Monday, July 22, 2024

How Ireland fell in love with the Dart: ‘Within weeks of opening, 45,000 people were travelling between the seaside towns on a single day’

Must read

A waste of taxpayers’ money or a way to restore Joyce’s Dublin? People had mixed opinions of the Dart when it first opened in July 1984, writes historian Donal Fallon, but it has stood the test of time, and has been immortalised spectacularly in Irish literature, music and film

The Irish Independent’s report on the first day of the Dart

In 1986, with the Dart still something of a novelty in the lives of the citizenry of Dublin and neighbouring Wicklow, the poet and historian Vincent Caprani embarked on a journey from one end of the line to the other. In A View From The Dart, he went on the “electric odyssey”, describing only what was visible from the carriage or a short stroll from the stations.
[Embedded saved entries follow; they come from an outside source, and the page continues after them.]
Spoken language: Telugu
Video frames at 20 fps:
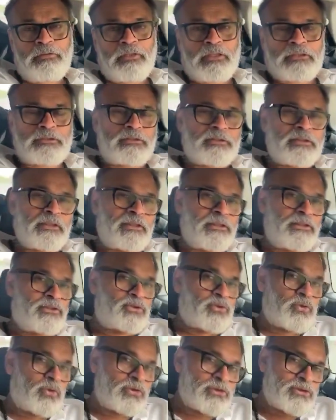ఖచ్చితంగా ఈ
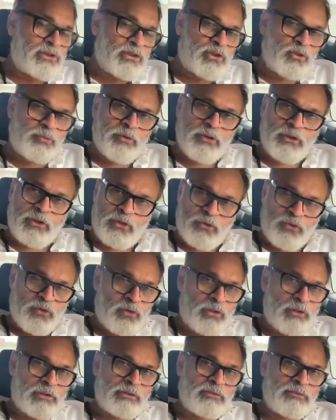సోర్స్ ఏంటో మేము
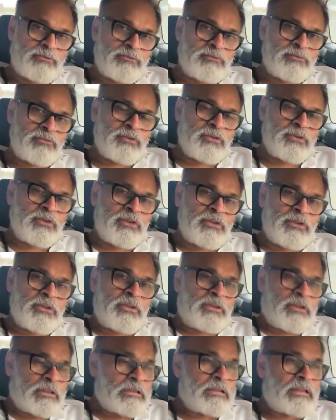కనుక్కోగలుగుతాం
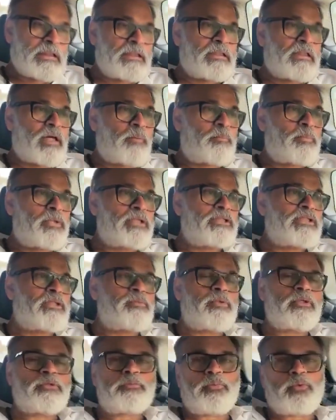ఎందుకంటే అప్పుడే
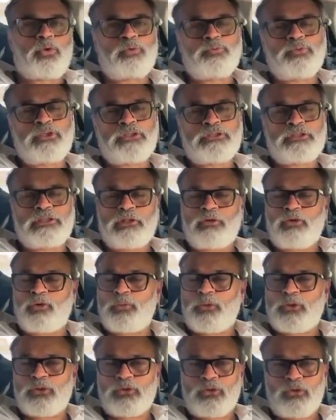దీని మీద ప్రోబ్ చేసి ఎవరు
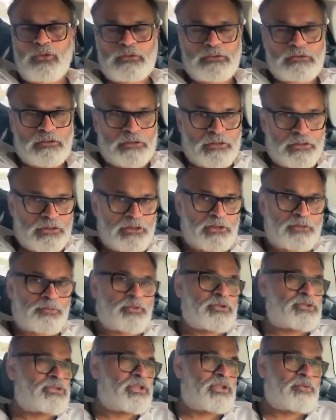పట్టుకోవాల్సిన ఇంట్రెస్ట్
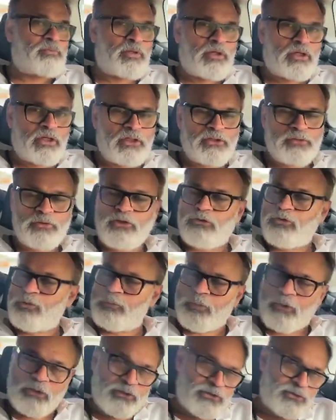ప్రస్తుతానికి మాకు లేదు ఎవరు
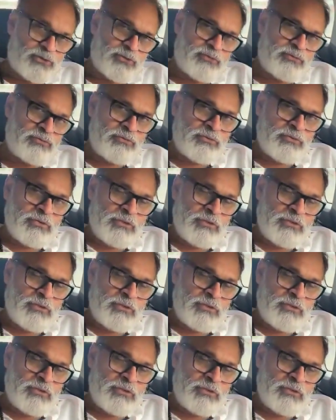పట్టించుకోం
To Caprani, the Dart amounted to “a rapidly-moving corridor leading into a sprawling museum — the treasure-house of Dublin city and its maritime environs”. The morning commuters might not feel as romantic on the subject, but all would agree that Dublin is a better city for it.

For any city, transportation is a key chapter in the story of its development. The 19th-century townships, Dublin’s first emerging middle-class suburbs, did well because they could simultaneously be near the city centre thanks to new forms of transportation, but not too close for comfort with a city that was viewed as being in decline.